パーフェクト・デイズ 3 | サウス・マーシャル・アーツ・クラブ(エイシャ身体文化アカデミー)のブログ

サウス・マーシャル・アーツ・クラブ(エイシャ身体文化アカデミー)のブログ

気持ちよく生きるためのライフスタイルとしての南派拳法(カンフー)蔡李佛拳とエスクリマ(フィリピン武術)ラプンティ・アルニス・デ・アバニコを横浜、湘南、都内で練習しています。オンライン・レッスン一か月@10000で行っております。
連絡southmartial@yahoo.co.jp

 ヴェンダース監督の「PERFECT DAYS」には相応の社会的見地からの批判もあったのですが、逆に「選択的没落貴族の映画である」という評もありました。

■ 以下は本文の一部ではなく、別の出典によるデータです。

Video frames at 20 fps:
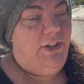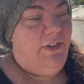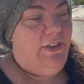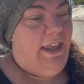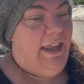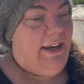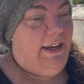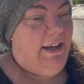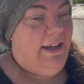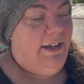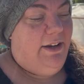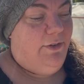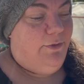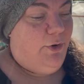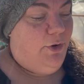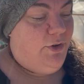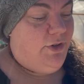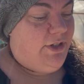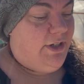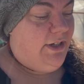then?
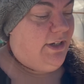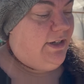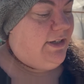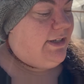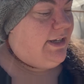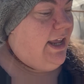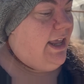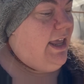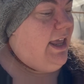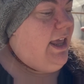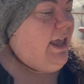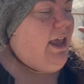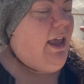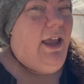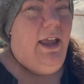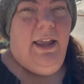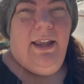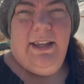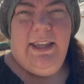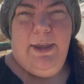Roosters.
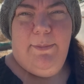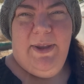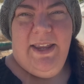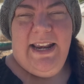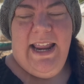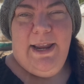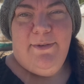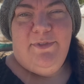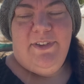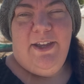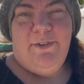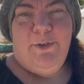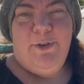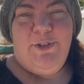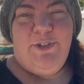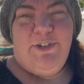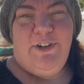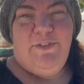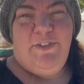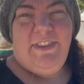Give me a name for that
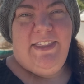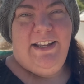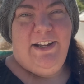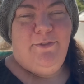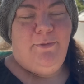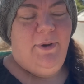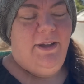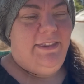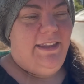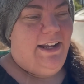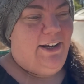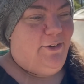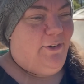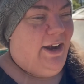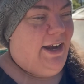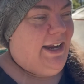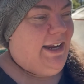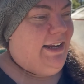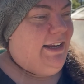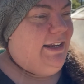rooster if you think of one. That
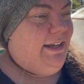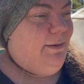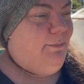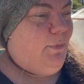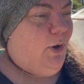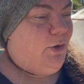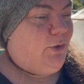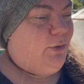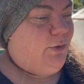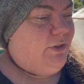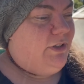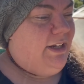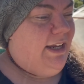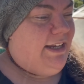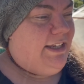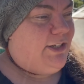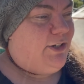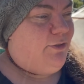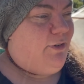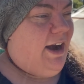grey mottled.
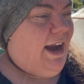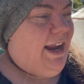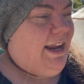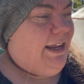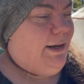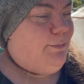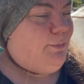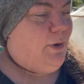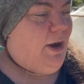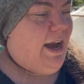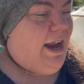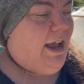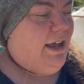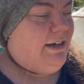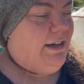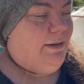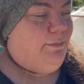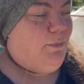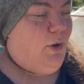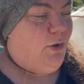He's grey and brown
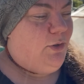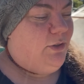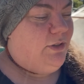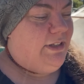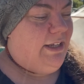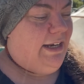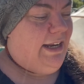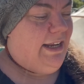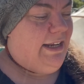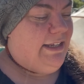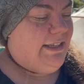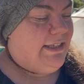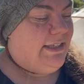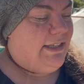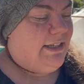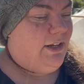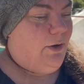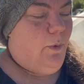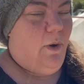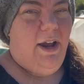and mottled, and
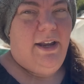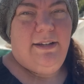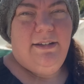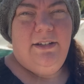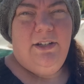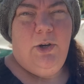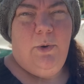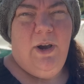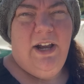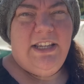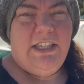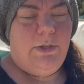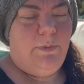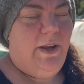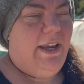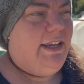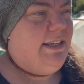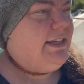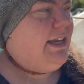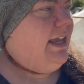he's quite sweet.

 これが私が劇場に足を運ぶ最後の一押しとなりました。

 決して批判をしたいわけではないのですが、貧しい老人が幸せに暮らしている映画だからと言って、そこにプロパガンダ以外の要素がない訳ではないのですよね。

 もちろんその批判は充分に理解が出来るし、必要なものです。

 しかし、同時に孤独で貧しい老人だからと言って、それがすべてを悪いとは言い切れないのではないか、という思いがあったのです。

 経済的条件と承認欲求が満たされることが良いという価値観は、私には無かったのです。前に書いたような理由で。

 ですので、そこに共感をして映画を観に行きました。

 すごい映画でした。

 まさに、私のパーフェクト・ライフそのものでした。

 そこには、他人に承認されたいとか、経済的に豊かでありたいとか、そういうこととは違う人間が生きていく上での幸せの概念をきちんと描き出すだけの物があったと感じています。

 それは私が求めてきた物でした。

 パーフェクト・ライフを模索していた日々の中で、私は師父と出会いました。

 当時の私は、アルコール中毒のアウトローでした。

 教えを乞うて三年の月日が経った後、蔡李佛拳を学べることにました。

 そして、その拳には天字拳という名の套路があることを知りました。

 私の身体には、天と言う字が掘ってあります。

 そこでこれも縁だと思い、その天字拳を教えてくれるように師父に頼み込みました。

 それだけ覚えたら、それから誰も居ない処に行くので、あとは一人でずっとそれを打って暮らしていく、とお伝えしました。

 すると師父は天字拳を教えてよいかどうか、当時まだ総裁の崔廣源大師がご存命だった当時の香港に問い合わせてくださいました。

 結果「教えても良いがあれは高級套路だから他の全てをマスターしてからにしろ」と言う答えが返ってきたのだとおっしゃられました。

「ですので、これから全部やることになりました」と師父が仰って、私はすべてを教われることになりました。

 秘伝をすべて教わるというのは師父になるということですので、結果私は師父になりました。

 もしもあの時、アルコール中毒の暴れ者が、師父になりたいから全部教えてくれと言ったとしても、恐らくは教えてもらえなかったことでしょう。

 パーフェクト・ライフを求めていたからこそ、結果的にこちらの道に導かれたのです。

 そうなった結果、私には責任という物が発生して、師父の生き方を学んで世界のために自分を使うようになりました。

 そういった生活すべてが、私にとっては瞑想と行の生活、すなわちパーフェクト・デイズです。

 思っても居なかった形で、私はそこにたどり着きました。

 その後のことはいつも書いている通り。あまりにも沢山の宝の山の中で暮らすことになりました。

 人類の宝のような武術をいくつも学んで体得してゆくと言う、夢にも見なかった日々の中に居ます。

 そして、それを求める人々のために、こうして発信をし、拳を教授しているのです。